Photographs of the 'World Series' Eclipse
This webcast image showed the Oct. 27, 2004 eclipse prior to the totality phase. It was taken by Carsten Arnholm in Oslo, Norway. The webcast was run by Astronomy.no.
Updated at 5:13 p.m. ET Friday, 10/29
More pictures below
Earth cast an eerie shadow on the Moon Wednesday during a total lunar eclipse that delighted skywatchers on several continents. It was the first total lunar eclipse ever to coincide with a World Series game.
Earth got in the way, blocking sunlight that normally reflects off the Moon.
For skywatchers with clear skies in most of Africa, Western Europe and North and South America, the shadow crept across the Moon over the course of several hours, repeating a geometric phenomenon that frightened ancient cultures, leading to grand superstitions and even affecting war and conquest.
Eclipses are of no particular interest to professional astronomers nowadays, but avid backyard skywatchers try never to miss them.
"It's a spectacular show," said Davis Sherman, who watched it from the Maryland Science Center.
As expected, the Moon never turned completely dark.
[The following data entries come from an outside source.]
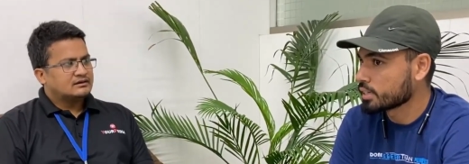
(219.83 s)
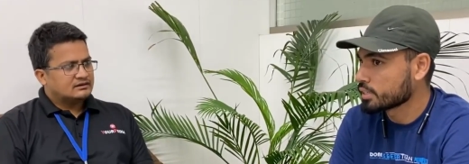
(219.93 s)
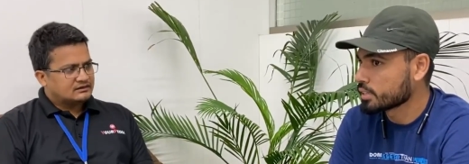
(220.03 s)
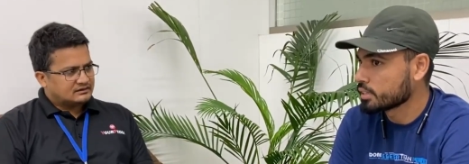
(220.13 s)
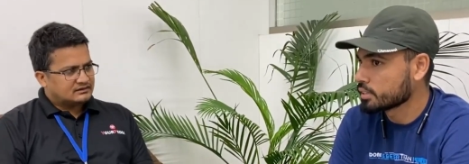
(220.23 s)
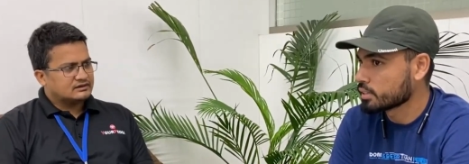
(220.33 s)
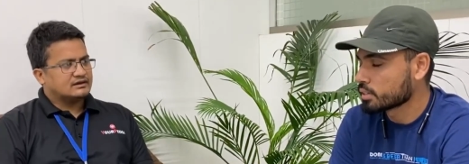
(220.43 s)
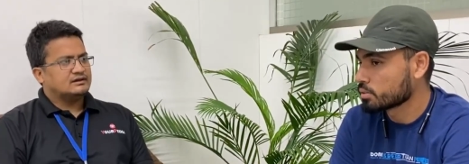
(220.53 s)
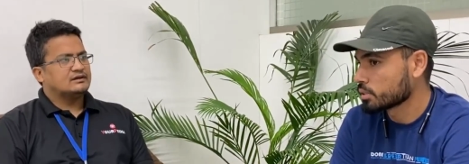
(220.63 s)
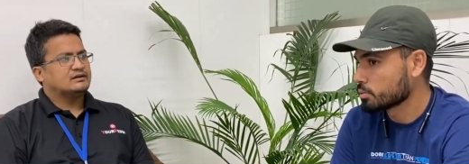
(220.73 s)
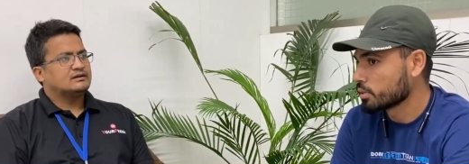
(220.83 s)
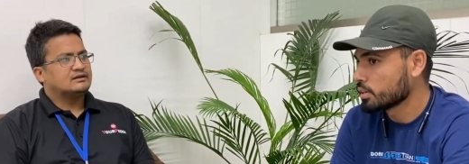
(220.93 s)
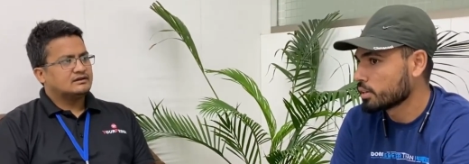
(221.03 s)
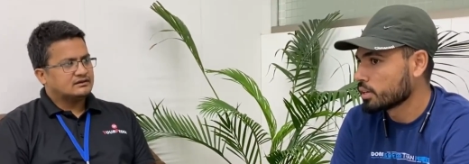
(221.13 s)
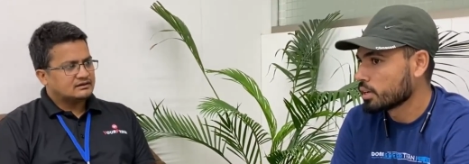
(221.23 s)
Speaker 1: 98 around the
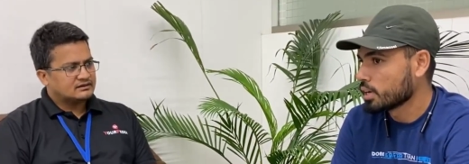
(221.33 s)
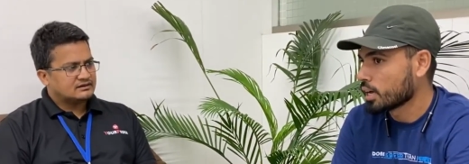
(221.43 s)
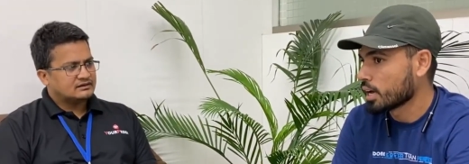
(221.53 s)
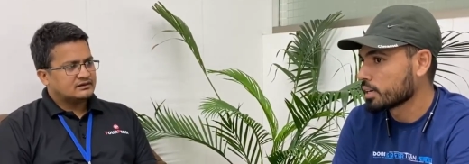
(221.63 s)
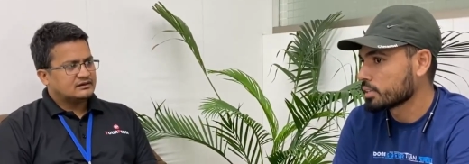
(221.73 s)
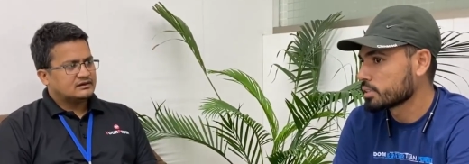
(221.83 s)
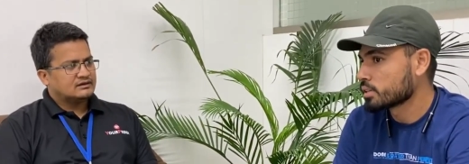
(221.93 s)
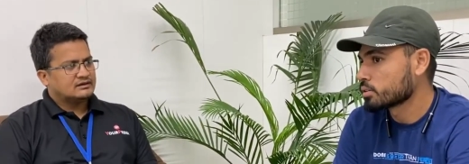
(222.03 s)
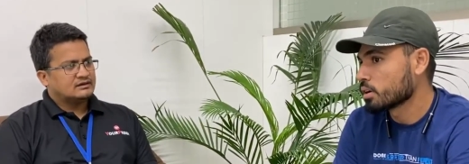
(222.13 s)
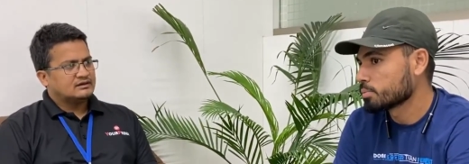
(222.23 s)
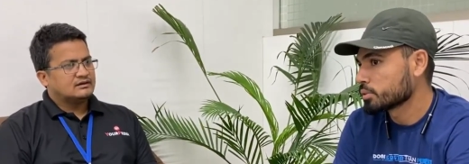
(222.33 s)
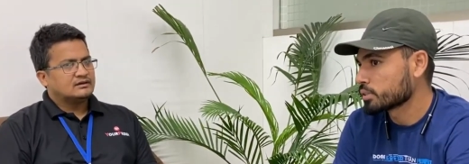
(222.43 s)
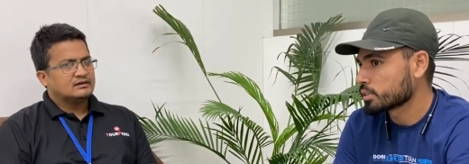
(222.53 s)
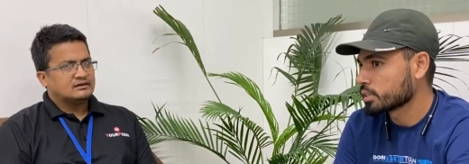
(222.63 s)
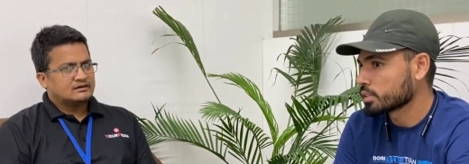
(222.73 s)
world. And it is the top
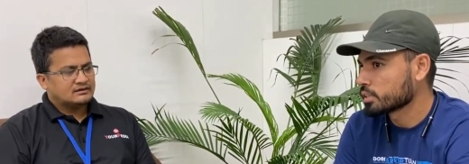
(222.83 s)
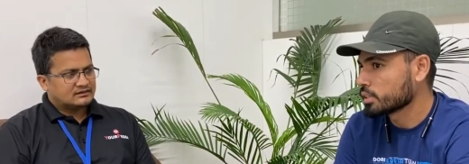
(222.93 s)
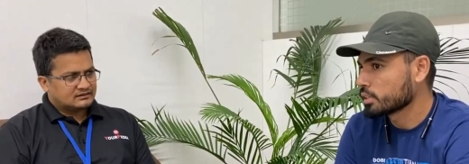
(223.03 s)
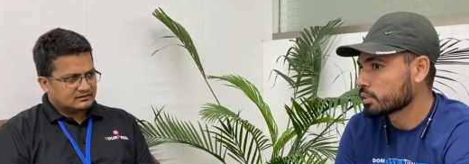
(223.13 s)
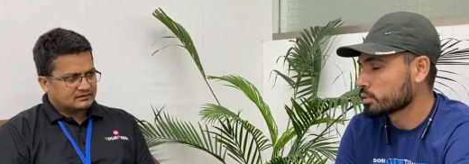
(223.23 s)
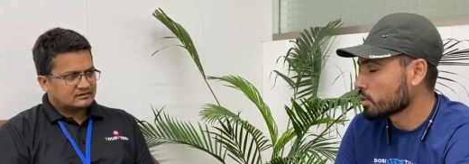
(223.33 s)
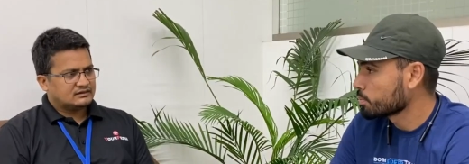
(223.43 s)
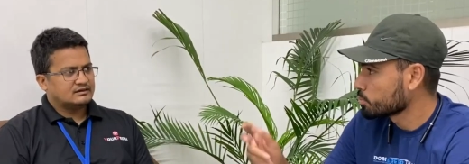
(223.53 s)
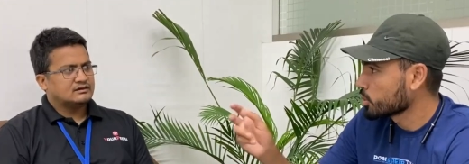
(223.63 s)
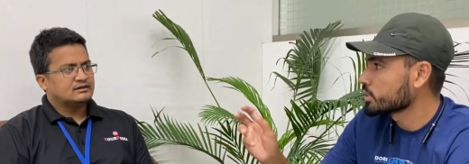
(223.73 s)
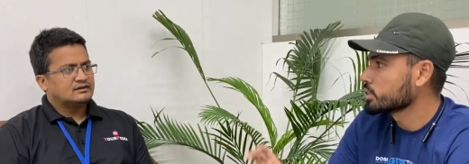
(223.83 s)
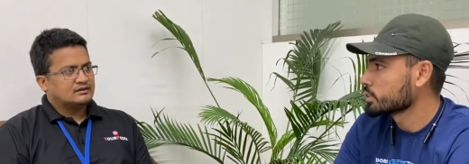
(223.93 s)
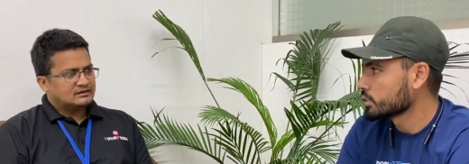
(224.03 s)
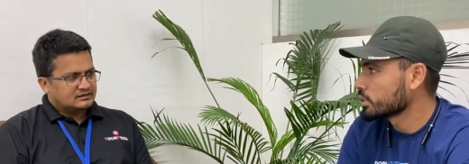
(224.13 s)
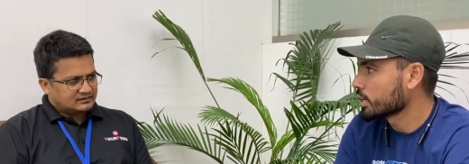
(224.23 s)
university in the top one
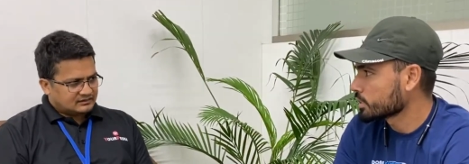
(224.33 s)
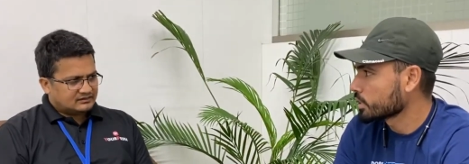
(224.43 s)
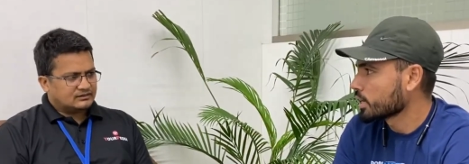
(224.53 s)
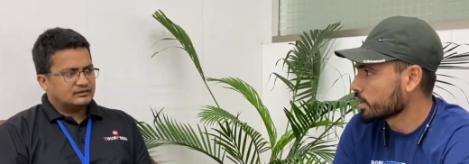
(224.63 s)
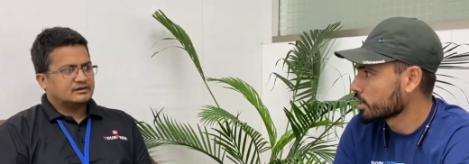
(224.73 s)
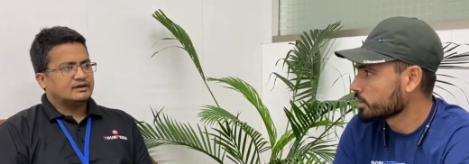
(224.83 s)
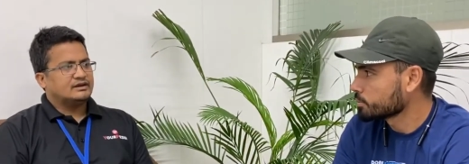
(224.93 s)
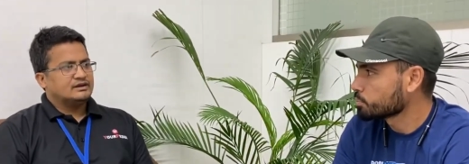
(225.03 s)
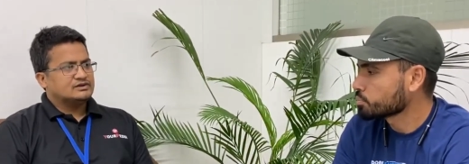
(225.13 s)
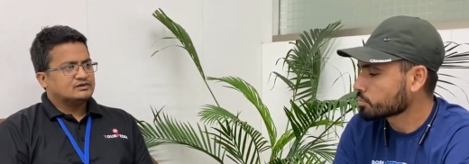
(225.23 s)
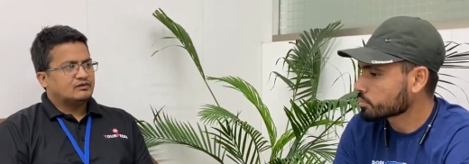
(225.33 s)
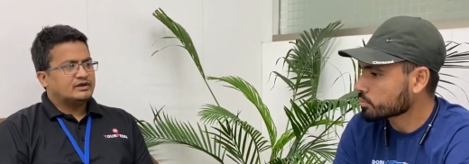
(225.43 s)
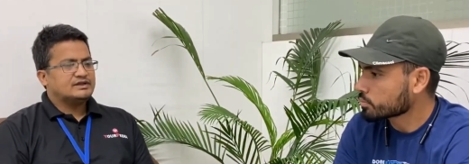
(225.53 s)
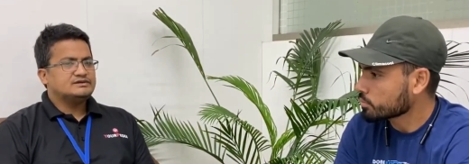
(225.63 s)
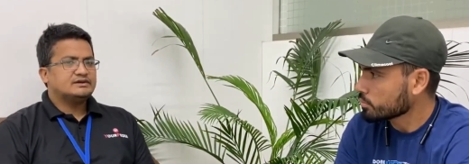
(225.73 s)
in the actually.
Speaker 2: Okay. So
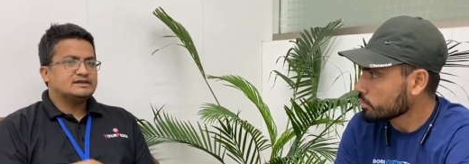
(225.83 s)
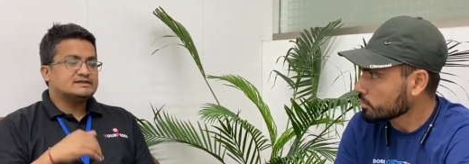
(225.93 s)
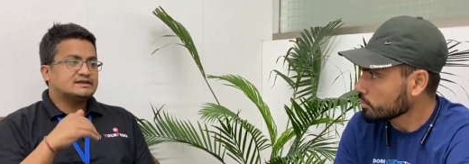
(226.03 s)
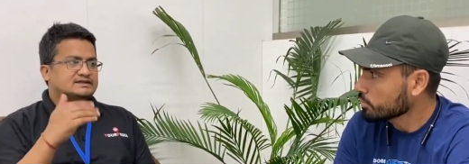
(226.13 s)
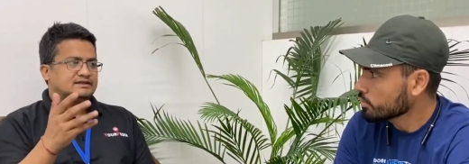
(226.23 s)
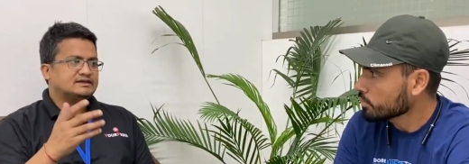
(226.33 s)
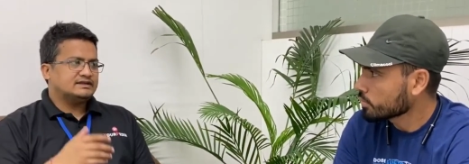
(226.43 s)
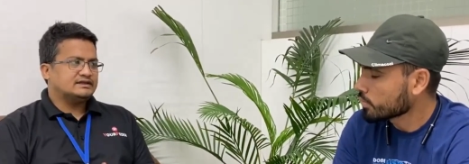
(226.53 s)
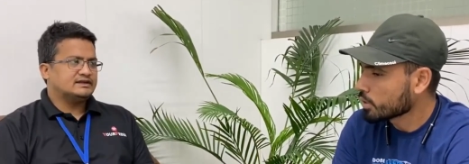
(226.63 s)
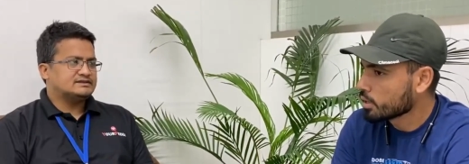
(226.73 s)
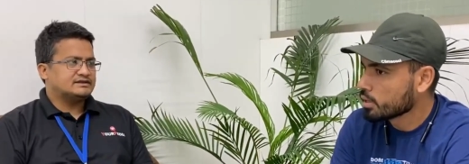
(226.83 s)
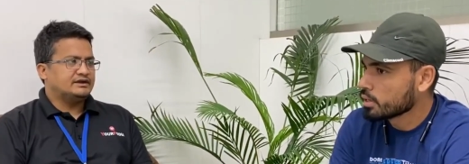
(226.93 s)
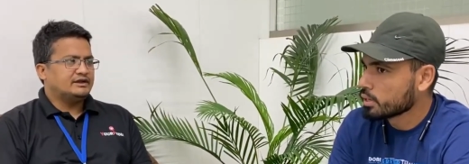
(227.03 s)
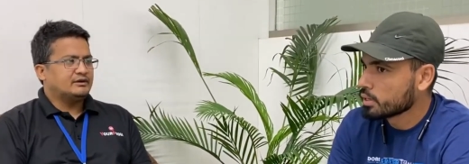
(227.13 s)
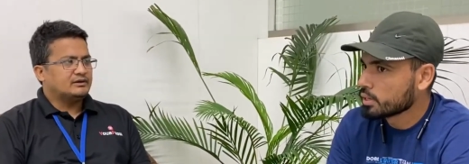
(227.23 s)
what is your research area there in
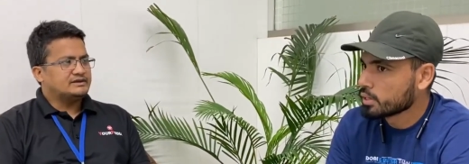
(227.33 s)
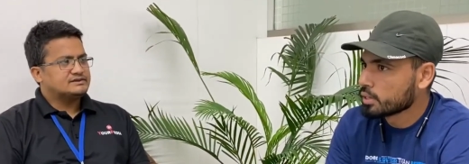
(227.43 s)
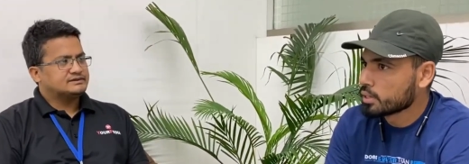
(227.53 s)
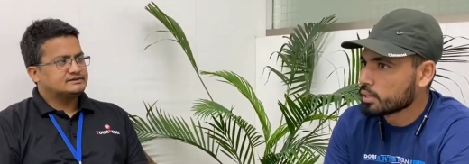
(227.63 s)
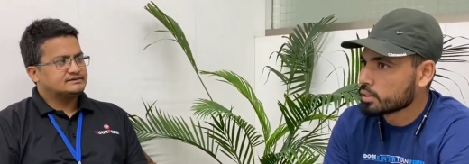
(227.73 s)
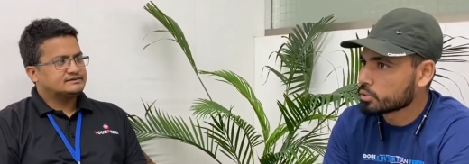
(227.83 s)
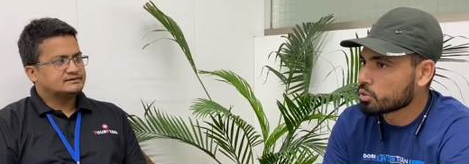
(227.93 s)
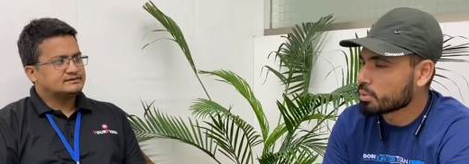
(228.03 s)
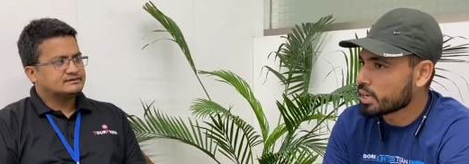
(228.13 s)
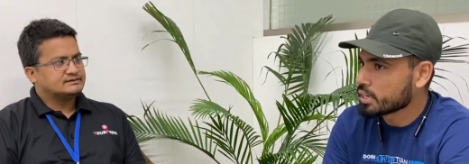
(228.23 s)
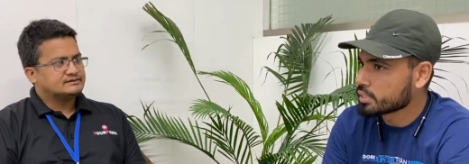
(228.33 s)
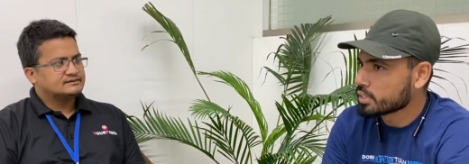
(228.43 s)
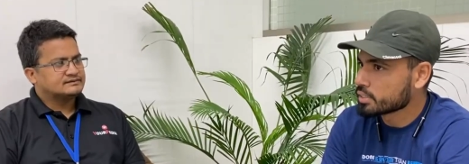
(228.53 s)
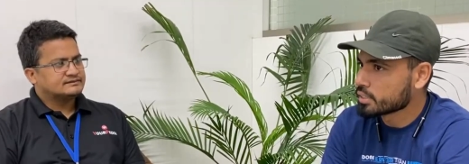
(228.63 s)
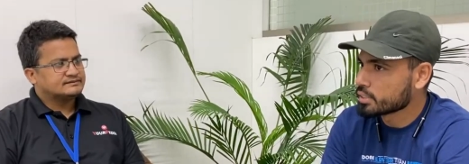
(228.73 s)
Trinity College?
Speaker 1: So my
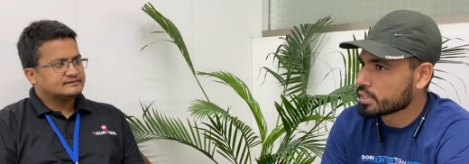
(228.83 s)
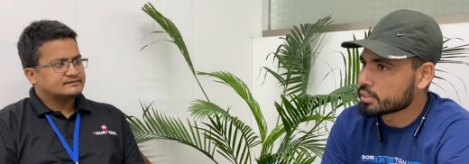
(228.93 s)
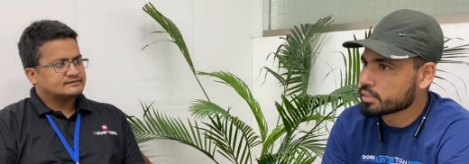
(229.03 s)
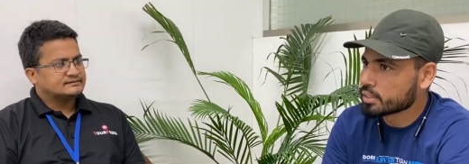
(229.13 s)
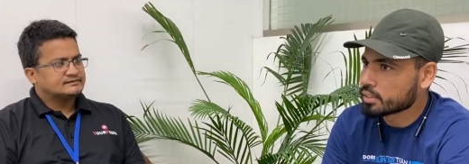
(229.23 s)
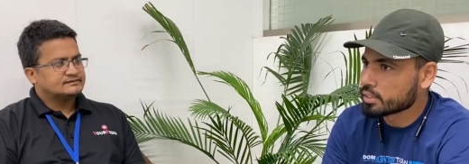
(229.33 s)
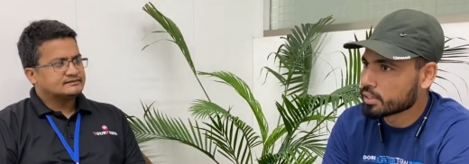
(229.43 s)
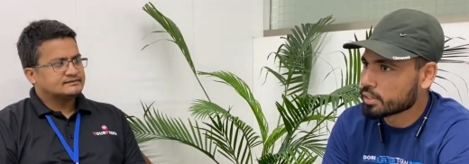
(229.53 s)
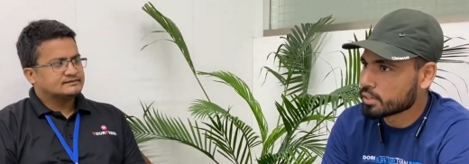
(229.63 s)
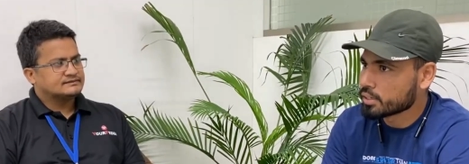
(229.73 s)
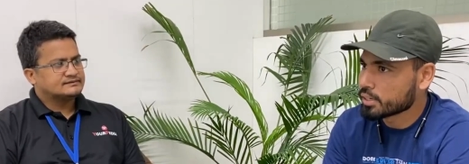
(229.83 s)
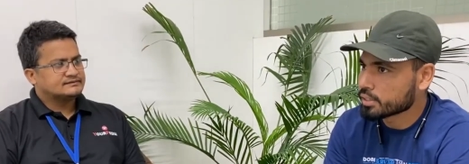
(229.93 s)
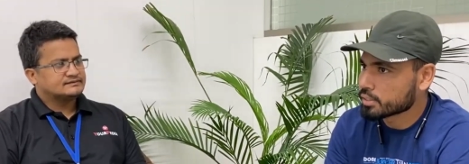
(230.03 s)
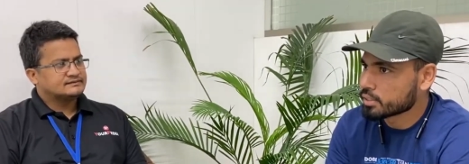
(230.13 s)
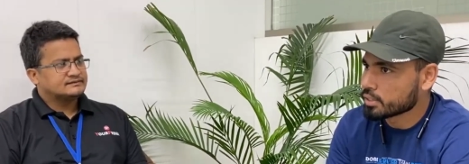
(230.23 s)
research area is like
Light from all the world's sunrises and sunsets was bent during passage through Earth's atmosphere, causing some to fall on the Moon and reflect back.
The swooners' favorite beacon turned orange-red.
"What a Halloween Moon," exclaimed one viewer in Northern California, watching sporadically between clouds.
The sky show played out early Thursday in some time zones.
Lunar eclipses occur only at full Moon. But not every full Moon produces one, because the orbit of the Moon is offset in relation to the plane in which Earth travels around the Sun.
Another total lunar eclipse will occur on March 3, 2007, a longer-than-average wait for the next of these erratically timed but fully predictable events.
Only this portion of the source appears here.